DBSCAN is a popular **density-based** data clustering algorithm. To cluster data points, this algorithm separates the high-density regions of the data from the low-density areas. Unlike the K-Means algorithm, the best thing with this algorithm is that we don't need to provide the number of clusters required prior. 


### DBSCAN algorithm in Python
DBSCAN algorithm group points based on distance measurement, usually the *Euclidean distance* and the *minimum number of points*. An essential property of this algorithm is that it helps us track down the outliers as the points in low-density regions; hence it is not sensitive to outliers as is the case of K-Means clustering.

### Prerequisites
To follow along the reader will need the following:
1. Python installed on your system or access to the Google Colab.
2. A Dataset available in the form of a CSV file.

### Introduction
DBSCAN algorithm works with two parameters. 

These parameters are:
1. **Epsilon (Eps):** This is the least distance required for two points to be termed as a neighbor. This distance is known as Epsilon (Eps). Thus we consider *Eps* as a threshold for considering two points as neighbors, i.e., if the distance between two points is utmost *Eps*, then we consider the two points to be neighbors.
 
2. **MinPoints:** This refers to the minimum number of points needed to construct a cluster. We consider MinPoints as a threshold for considering a cluster as a cluster. A cluster is only recognized if the number of points is greater than or equal to the *MinPts*.
   
We classify data points into three categories based on the two parameters above. So let us look at these categories.

### Types of data points in a DBSCAN clustering
After the DBSCAN clustering is complete, we end up with three types of data points as follows:
1. **Core:** This is a point from which the two parameters above are fully defined, i.e., a point with at least *Minpoints* within the *Eps* distance from itself.
2. **Border:** This is any data point that is not a core point, but it has at least one *Core point* within *Eps* distance from itself.
3. **Noise:** This is a point with less than *Minpoints* within distance *Eps* from itself. Thus, it's not a *Core* or a *Border*.

Let's now look at the algorithmic steps of DBSCAN clustering.

### DBSCAN algorithm 
The following are the DBSCAN clustering algorithmic steps:

- **Step 1:** Initially, the algorithms start by selecting a point (x) randomly from the data set and finding all the neighbor points within *Eps* from it. If the number of *Eps-neighbours* is greater than or equal to **MinPoints**, we consider x a core point. Then, with its *Eps-neighbours*, x forms the first cluster. 

After creating the first cluster, we examine all its member points and find their respective *Eps -neighbors*. If a member has at least *MinPoints* *Eps-neighbours*, we expand the initial cluster by adding those *Eps-neighbours* to the cluster. This continues until there are no more points to add to this cluster.
  
- **Step 2:** For any other core point not assigned to cluster, create a new cluster.
  
- **Step 3:** To the core point cluster, find and assign all points that are recursively connected to it.
  
- **Step 4:** Iterate through all unattended points in the dataset and assign them to the nearest cluster at *Eps* distance from themselves. If a point does not fit any available clusters, locate it as a noise point.

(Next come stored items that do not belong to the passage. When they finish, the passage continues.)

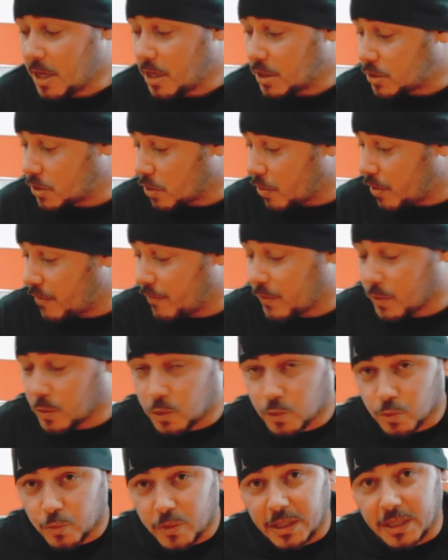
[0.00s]
So if you
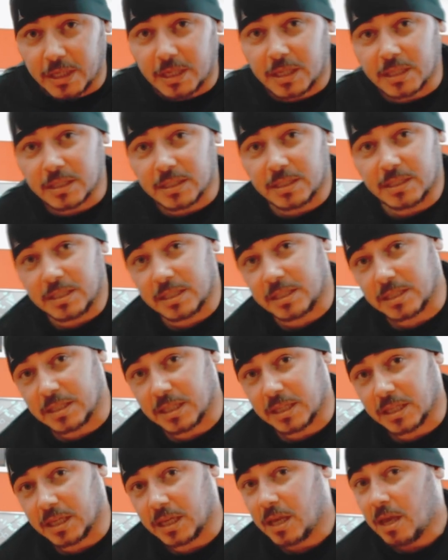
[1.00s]
drill it
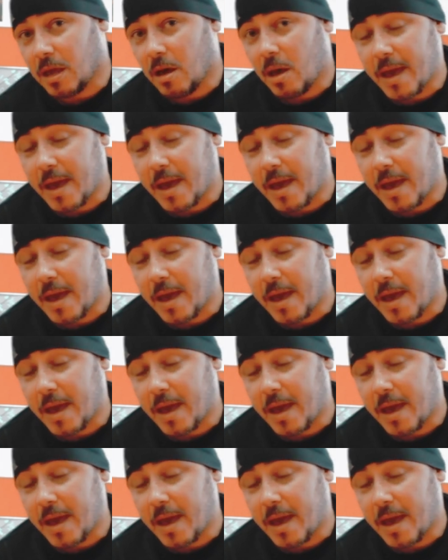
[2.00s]
consistently,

### Python implementation of DBSCAN
As usual to any implementation, we get started with fetching the dataset and preparing it ready for our model implementation. However, first, let us download this data [here](https://github.com/Daniel695/datasets/blob/main/Mall_Customers.csv).

### Data Preprocessing
#### Importing the required libraries
Let us begin by importing the required libraries for implementation on the algorithm.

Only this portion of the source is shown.